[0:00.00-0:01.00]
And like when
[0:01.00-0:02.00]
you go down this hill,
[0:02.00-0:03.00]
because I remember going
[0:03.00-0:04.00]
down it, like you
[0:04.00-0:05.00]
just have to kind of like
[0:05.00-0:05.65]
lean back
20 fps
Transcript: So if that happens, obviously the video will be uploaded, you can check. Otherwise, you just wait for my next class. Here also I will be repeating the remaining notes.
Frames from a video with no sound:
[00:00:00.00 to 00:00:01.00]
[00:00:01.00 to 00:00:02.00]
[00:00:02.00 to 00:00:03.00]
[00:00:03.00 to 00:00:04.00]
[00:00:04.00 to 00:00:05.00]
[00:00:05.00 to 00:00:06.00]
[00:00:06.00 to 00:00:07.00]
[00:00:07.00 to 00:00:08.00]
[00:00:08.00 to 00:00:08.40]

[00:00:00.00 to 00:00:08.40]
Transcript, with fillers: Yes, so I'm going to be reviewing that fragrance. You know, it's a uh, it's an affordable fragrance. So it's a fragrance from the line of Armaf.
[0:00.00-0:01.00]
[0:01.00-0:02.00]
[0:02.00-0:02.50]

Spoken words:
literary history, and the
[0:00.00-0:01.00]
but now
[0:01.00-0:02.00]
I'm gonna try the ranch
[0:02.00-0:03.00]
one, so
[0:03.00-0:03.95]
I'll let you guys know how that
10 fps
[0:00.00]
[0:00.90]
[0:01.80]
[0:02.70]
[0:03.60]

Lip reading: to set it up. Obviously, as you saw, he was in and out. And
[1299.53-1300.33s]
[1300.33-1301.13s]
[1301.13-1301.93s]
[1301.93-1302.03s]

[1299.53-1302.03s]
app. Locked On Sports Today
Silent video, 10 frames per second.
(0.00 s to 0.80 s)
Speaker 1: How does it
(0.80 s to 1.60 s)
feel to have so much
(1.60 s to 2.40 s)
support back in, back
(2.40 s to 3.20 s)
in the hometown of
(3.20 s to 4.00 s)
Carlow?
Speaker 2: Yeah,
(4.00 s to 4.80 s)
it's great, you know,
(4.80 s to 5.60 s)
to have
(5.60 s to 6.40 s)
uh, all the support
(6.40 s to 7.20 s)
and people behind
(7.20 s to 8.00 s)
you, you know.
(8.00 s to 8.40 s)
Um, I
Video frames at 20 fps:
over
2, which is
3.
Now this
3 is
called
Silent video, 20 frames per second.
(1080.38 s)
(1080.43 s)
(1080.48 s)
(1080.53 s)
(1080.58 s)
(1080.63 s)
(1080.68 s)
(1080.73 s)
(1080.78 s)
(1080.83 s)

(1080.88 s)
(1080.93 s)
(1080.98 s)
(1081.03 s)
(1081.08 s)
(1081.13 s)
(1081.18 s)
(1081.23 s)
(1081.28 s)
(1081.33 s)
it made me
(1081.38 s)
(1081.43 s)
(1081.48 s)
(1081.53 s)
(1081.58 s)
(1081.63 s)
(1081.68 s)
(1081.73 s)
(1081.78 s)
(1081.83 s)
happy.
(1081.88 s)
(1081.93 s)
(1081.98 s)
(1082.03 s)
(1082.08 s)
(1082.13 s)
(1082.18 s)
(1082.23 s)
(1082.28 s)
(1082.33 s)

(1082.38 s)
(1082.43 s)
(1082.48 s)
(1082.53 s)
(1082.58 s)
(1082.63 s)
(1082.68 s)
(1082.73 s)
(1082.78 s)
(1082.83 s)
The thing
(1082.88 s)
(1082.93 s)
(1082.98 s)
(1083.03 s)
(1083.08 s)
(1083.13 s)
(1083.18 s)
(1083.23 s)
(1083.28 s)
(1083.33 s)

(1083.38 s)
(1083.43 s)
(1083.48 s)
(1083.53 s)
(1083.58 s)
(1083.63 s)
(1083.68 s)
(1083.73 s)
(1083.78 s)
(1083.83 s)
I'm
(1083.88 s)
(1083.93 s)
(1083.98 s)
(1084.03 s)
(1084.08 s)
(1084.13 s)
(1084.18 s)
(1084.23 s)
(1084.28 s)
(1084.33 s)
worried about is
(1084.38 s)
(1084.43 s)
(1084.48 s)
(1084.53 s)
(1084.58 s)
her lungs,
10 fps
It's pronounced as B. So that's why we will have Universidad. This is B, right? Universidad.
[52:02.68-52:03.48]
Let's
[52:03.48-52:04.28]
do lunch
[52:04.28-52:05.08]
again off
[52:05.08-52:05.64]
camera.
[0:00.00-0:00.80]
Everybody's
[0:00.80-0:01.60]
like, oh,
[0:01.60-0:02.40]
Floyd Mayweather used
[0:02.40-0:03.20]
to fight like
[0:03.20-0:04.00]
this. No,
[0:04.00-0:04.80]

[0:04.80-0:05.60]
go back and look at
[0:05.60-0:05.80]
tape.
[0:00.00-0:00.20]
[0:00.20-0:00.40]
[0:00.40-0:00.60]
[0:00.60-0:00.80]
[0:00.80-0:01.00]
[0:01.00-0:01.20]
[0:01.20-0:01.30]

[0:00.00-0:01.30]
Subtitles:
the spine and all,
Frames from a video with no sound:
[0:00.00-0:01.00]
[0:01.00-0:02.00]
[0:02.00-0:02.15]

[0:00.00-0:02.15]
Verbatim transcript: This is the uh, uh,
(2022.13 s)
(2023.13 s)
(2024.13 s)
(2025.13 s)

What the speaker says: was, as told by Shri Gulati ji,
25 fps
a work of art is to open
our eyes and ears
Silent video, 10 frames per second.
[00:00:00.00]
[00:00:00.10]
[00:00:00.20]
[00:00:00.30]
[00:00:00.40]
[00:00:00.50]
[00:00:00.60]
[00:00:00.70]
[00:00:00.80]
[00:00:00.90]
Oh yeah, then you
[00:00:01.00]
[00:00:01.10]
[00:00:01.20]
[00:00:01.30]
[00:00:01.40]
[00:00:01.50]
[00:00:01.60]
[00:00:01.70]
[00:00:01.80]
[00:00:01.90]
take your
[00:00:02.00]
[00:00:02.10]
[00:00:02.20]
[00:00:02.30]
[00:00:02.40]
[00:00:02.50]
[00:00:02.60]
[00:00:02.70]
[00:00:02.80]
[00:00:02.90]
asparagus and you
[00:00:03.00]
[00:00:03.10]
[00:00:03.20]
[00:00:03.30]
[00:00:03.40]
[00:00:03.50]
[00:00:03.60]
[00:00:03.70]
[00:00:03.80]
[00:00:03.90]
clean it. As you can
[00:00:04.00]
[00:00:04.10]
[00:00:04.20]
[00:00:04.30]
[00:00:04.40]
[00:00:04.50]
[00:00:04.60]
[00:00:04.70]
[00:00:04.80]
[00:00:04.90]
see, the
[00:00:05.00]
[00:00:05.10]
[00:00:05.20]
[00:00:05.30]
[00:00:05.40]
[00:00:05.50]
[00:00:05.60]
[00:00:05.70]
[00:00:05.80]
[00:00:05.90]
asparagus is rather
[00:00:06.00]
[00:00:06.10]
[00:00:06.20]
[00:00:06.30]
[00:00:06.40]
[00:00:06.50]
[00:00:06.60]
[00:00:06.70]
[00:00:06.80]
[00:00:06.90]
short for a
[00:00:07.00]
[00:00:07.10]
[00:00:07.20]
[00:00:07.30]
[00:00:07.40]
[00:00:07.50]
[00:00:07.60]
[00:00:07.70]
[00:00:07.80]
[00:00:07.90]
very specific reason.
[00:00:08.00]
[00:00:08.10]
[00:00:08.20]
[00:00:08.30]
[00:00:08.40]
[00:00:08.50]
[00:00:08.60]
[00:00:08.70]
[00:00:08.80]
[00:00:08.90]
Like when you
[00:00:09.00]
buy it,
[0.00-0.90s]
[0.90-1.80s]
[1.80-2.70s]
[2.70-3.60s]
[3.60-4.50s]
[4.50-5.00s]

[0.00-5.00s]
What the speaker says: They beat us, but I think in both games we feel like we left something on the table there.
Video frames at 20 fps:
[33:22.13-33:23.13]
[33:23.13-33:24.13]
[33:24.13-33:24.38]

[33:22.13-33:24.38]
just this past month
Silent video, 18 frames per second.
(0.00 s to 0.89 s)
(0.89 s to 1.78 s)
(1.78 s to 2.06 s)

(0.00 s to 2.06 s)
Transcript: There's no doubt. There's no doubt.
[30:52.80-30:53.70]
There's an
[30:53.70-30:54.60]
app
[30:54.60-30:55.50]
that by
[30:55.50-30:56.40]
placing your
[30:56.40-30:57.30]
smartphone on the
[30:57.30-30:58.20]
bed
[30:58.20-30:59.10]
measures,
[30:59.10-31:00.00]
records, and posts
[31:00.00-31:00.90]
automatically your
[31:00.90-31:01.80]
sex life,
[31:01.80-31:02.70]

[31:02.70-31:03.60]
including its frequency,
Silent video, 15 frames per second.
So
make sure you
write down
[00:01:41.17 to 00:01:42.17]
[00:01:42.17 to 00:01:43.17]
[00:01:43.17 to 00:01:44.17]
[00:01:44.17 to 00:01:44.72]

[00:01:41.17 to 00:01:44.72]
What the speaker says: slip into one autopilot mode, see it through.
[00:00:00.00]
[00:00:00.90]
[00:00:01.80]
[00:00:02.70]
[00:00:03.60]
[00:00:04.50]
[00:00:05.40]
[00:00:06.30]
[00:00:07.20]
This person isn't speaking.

++++++++++++++++++++

• [EXERCISE DIRECTIONS] In the entries above, find every line holding the word "says" and copy it out.

• [ANSWER SECTION]
What the speaker says: was, as told by Shri Gulati ji,
What the speaker says: They beat us, but I think in both games we feel like we left something on the table there.
What the speaker says: slip into one autopilot mode, see it through.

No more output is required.